== Segment start ==
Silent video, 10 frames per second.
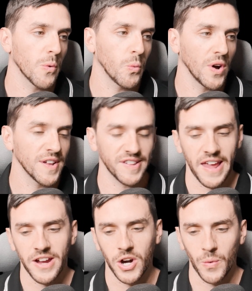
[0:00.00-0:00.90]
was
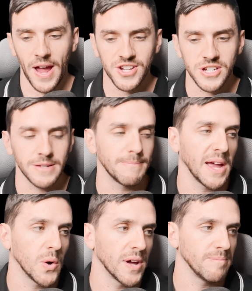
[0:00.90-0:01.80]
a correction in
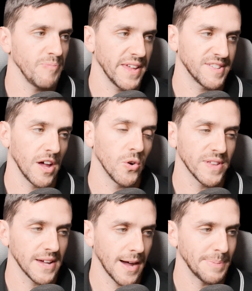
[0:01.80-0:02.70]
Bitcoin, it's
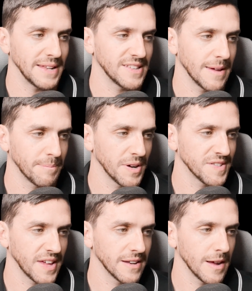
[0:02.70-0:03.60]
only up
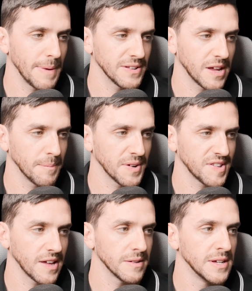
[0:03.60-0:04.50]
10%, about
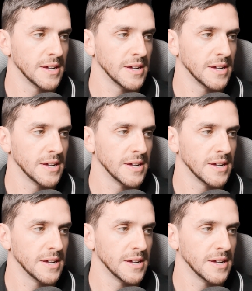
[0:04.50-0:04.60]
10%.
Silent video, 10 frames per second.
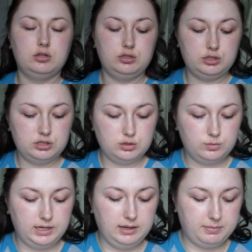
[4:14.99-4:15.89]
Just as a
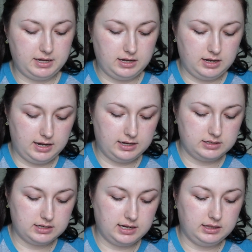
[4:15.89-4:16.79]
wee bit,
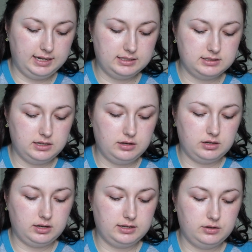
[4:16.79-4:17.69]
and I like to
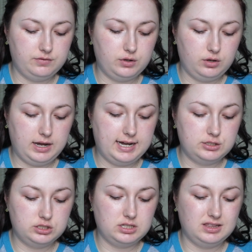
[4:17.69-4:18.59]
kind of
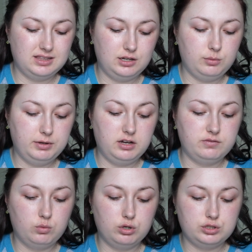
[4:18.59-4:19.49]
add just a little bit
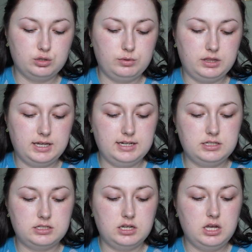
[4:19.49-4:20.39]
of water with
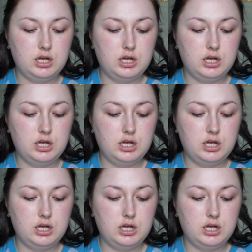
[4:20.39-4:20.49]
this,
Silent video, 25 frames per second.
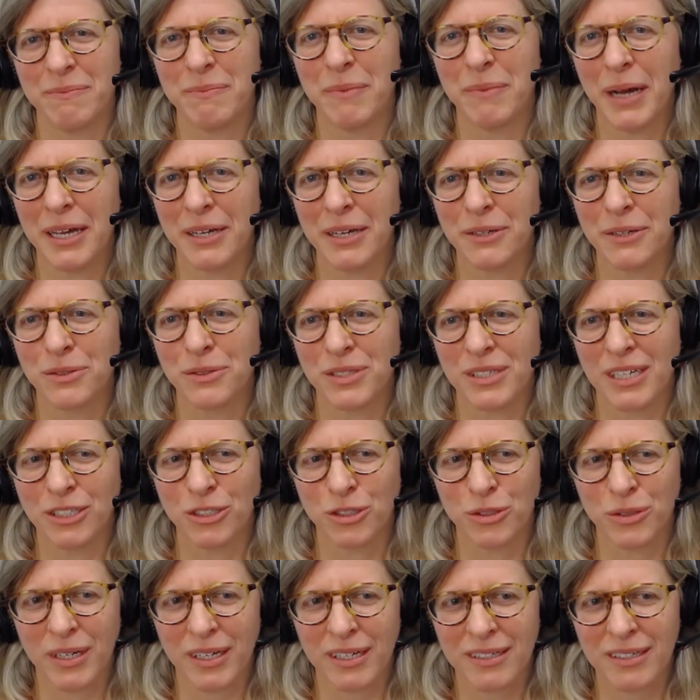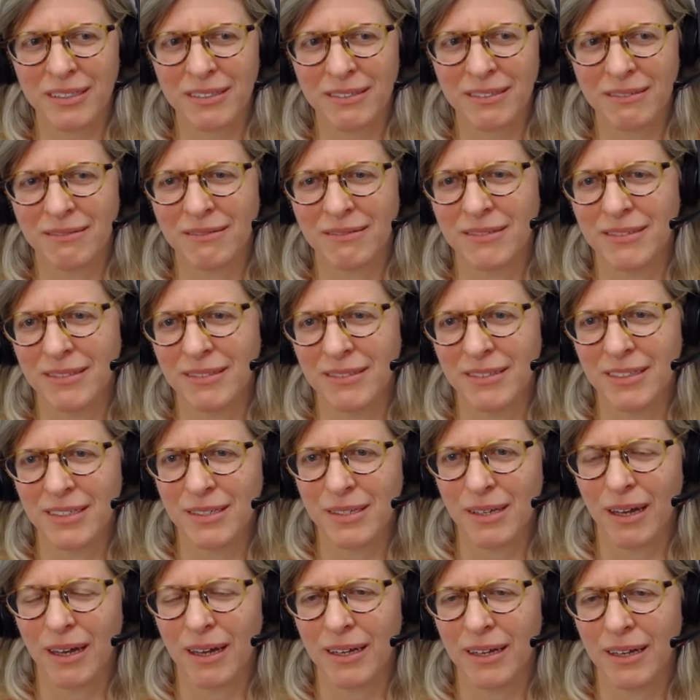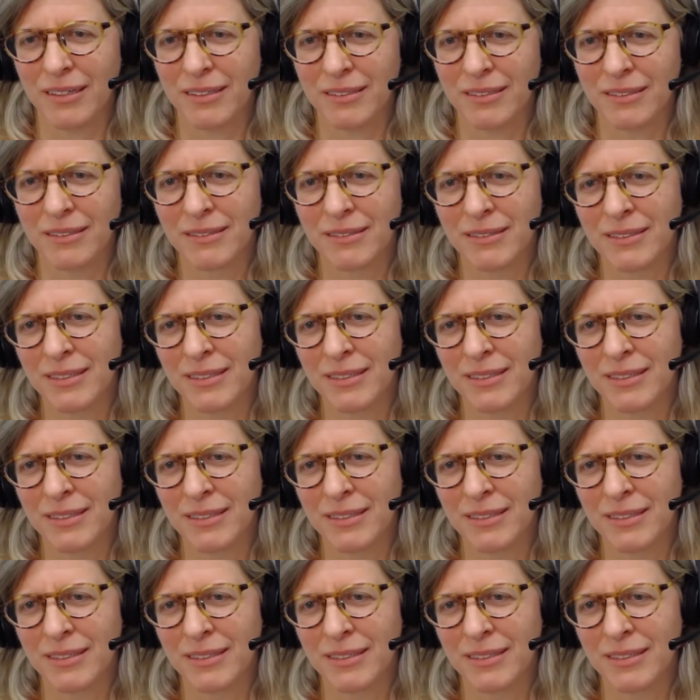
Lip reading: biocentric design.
== Segment end ==
PROBLEM STATEMENT: Would you repeat the listing above exactly, minus the images?

RESPONSE:
Silent video, 10 frames per second.
[0:00.00-0:00.90]
was
[0:00.90-0:01.80]
a correction in
[0:01.80-0:02.70]
Bitcoin, it's
[0:02.70-0:03.60]
only up
[0:03.60-0:04.50]
10%, about
[0:04.50-0:04.60]
10%.
Silent video, 10 frames per second.
[4:14.99-4:15.89]
Just as a
[4:15.89-4:16.79]
wee bit,
[4:16.79-4:17.69]
and I like to
[4:17.69-4:18.59]
kind of
[4:18.59-4:19.49]
add just a little bit
[4:19.49-4:20.39]
of water with
[4:20.39-4:20.49]
this,
Silent video, 25 frames per second.
Lip reading: biocentric design.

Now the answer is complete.